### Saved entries
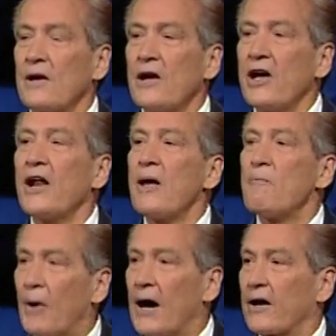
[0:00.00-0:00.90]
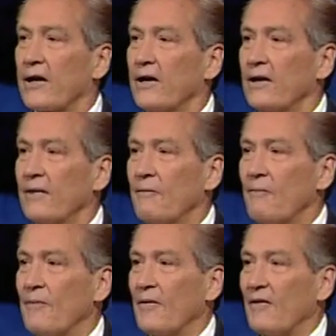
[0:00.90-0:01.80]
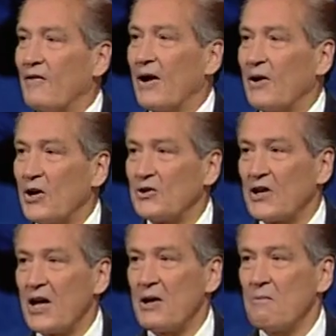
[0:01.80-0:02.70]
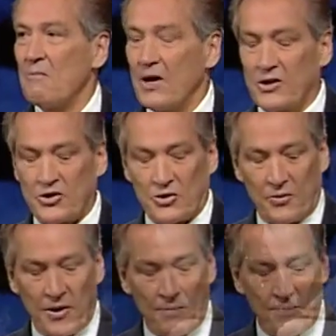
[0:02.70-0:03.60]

In a body, there is a ministering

### Problem details
Each line above must be set down exactly, though no picture should be carried over.

### Expected answer
[0:00.00-0:00.90]
[0:00.90-0:01.80]
[0:01.80-0:02.70]
[0:02.70-0:03.60]

In a body, there is a ministering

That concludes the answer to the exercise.